Depuis la lecture de «La Promesse de l’aube», Romain Gary me fascine. Sa vie, sa mort, ses souvenirs d’enfance, ses affabulations, la mystification Emile Ajar, son parcours incroyable. Destin atypique. Homme fascinant.
S’attaquer au monument insaisissable qu’est Romain Gary est un exercice périlleux.
Dans « Romain Gary s’en va-t-en guerre » – a-t-on déjà vu titre plus mauvais ? – de Laurent Seksik, nous suivons trois protagonistes durant 24 heures, dans le ghetto de Wilno, en janvier 1923 (soit trois ans avant le départ pour Nice) : Roman Kacew, âgé de 10 ans, sa mère Mina et son père Arieh. C’est la rupture de ses parents, la fin de l’enfance et des illusions. Laurent Seksik a choisi cet instant car, selon lui, « C’est cette séparation qui intervient à l’âge de 10 ans et demi qui lui a sauvé la vie et qui nous a donné un grand écrivain français. »
Sauvé la vie, oui, car cette rupture a donné l’impulsion à sa mère de quitter le ghetto, et ne pas connaître le même sort, 19 ans plus tard, que les 60 000 juifs de Wilno qui seront tous exterminés (dont toute la famille de Roman, son père, sa nouvelle épouse et ses deux autres enfants).

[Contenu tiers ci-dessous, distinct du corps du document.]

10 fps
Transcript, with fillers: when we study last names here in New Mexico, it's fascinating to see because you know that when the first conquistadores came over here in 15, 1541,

Ce roman n’est pas une biographie, c’est une interprétation des faits, de la vérité. L’interprétation de Laurent Seksik. À laquelle je n’ai malheureusement pas adhéré. J’ai trouvé sa vision de Mina, la mère de Roman Kacew, peu flatteuse. On la devine instable, hystérique, à la limite de la maniaco-dépression. Son envie de la France est obsessive, d’une façon maladive, pas raisonnée. Difficile d’imaginer que Mina dispose de la ténacité, de la volonté, des ressources que demandent un déracinement pareil.
On sent l’adoration de Laurent Seksik envers Romain Gary, Roman Kacew. On devine le futur génie dans cet enfant de 10 ans. L’auteur lui prête une lucidité et une clairvoyance, auxquelles j’aimerai croire, mais dont je doute fortement.

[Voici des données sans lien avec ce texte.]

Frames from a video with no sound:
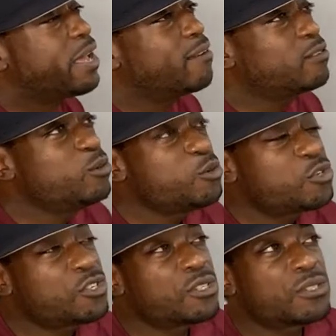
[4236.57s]

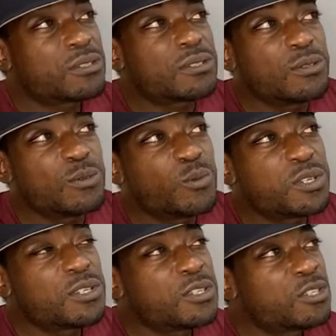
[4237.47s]
evolution
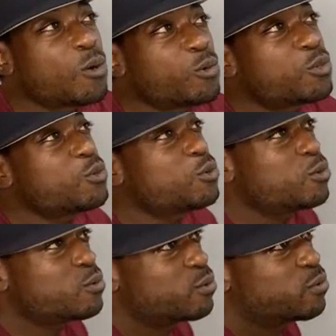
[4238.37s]
was a
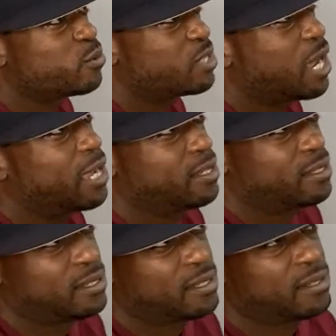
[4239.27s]
social
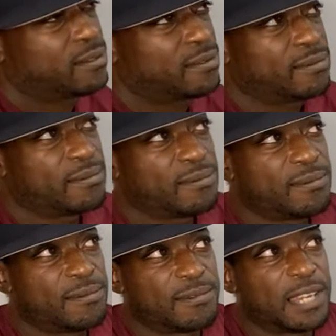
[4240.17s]
science.
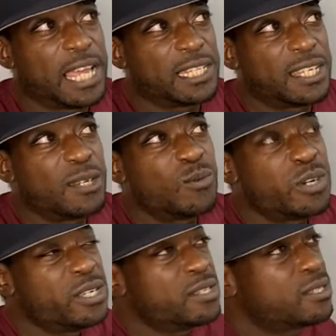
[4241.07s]
Like there
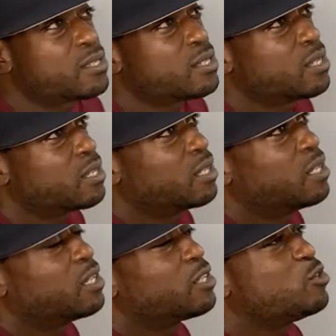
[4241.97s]
was,
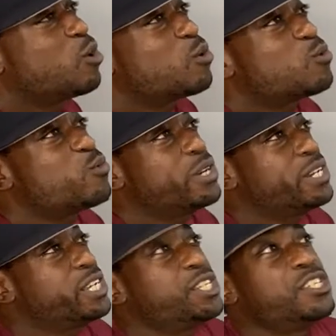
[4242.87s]

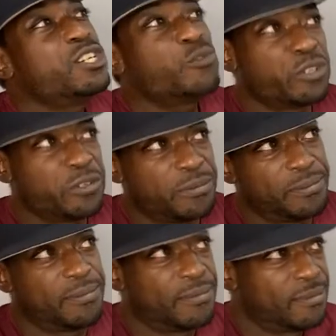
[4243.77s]
within Europe,
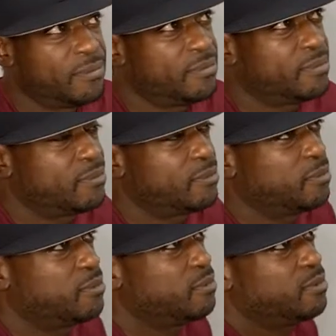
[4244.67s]

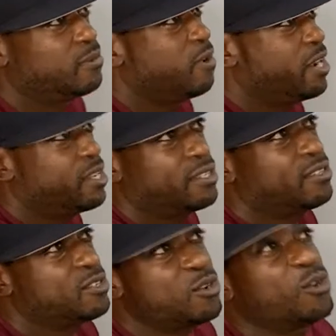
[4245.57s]

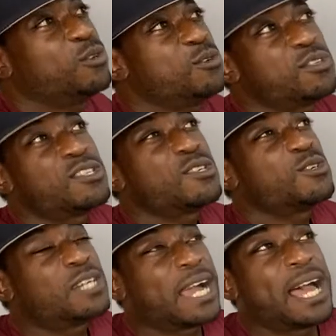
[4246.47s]
right? You
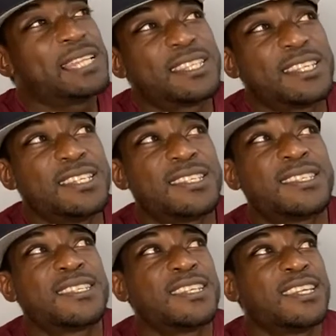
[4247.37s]
still got
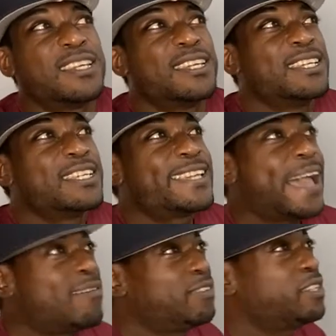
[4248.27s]
this
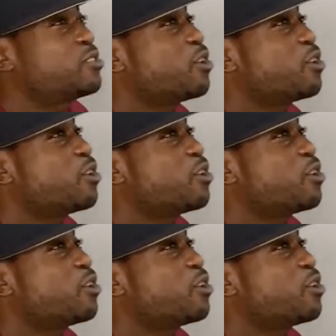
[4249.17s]
Catholic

« Au-delà d’un continent voué au désastre, il cherchait les lisières d’un monde d’espérances ».
La partie finale est tellement improbable qu’elle décrédibilise tout le roman. On n’y croit plus. J’ai l’impression de m’être fait avoir.
La lecture est agréable, facile. L’écriture est fluide. Dommage que l’émotion soit souvent muselée par le style peu original. Je m’attendais à beaucoup mieux. Il me manquait la verve de Gary. Certaines phrases m’ont quand même touchée par leur poésie :
« Le cartable lui pesait, pesait sur sa conscience autant qu’à son bras, lui semblait lourd de l’âme de son père, d’une présence éclipsée et d’un bonheur défunt.»
Ce roman est une interprétation, une vision, parmi tant d’autres, de ce qui aurait pu être l’enfance de Romain Gary. Ce conteur avait tellement bien brouillé les pistes, qu’on en veut presque à Laurent Seksik de cette désacralisation. En voulant se l’approprier, en voulant coucher sur papier son amour pour son idole, Laurent Seksik l’a tué.
Au-delà de Romain Gary, ce qui transparaît de ce roman, c’est le sentiment, au regard de ses autres écrits, que Laurent Seksik est surtout obsédé par le judaïsme d’avant-guerre. Et qu’en s’appropriant les réponses de certains Juifs face à l’horreur nazie – Stefan Zweig se suicide, Romain Gary rejoint la France Libre, Einstein migre aux États-Unis, mais à quel prix ? -, Laurent Seksik tente – peut-être ?- de comprendre, d’accepter, d’absoudre le passé.
Et c’est cette quête que je trouve fascinante.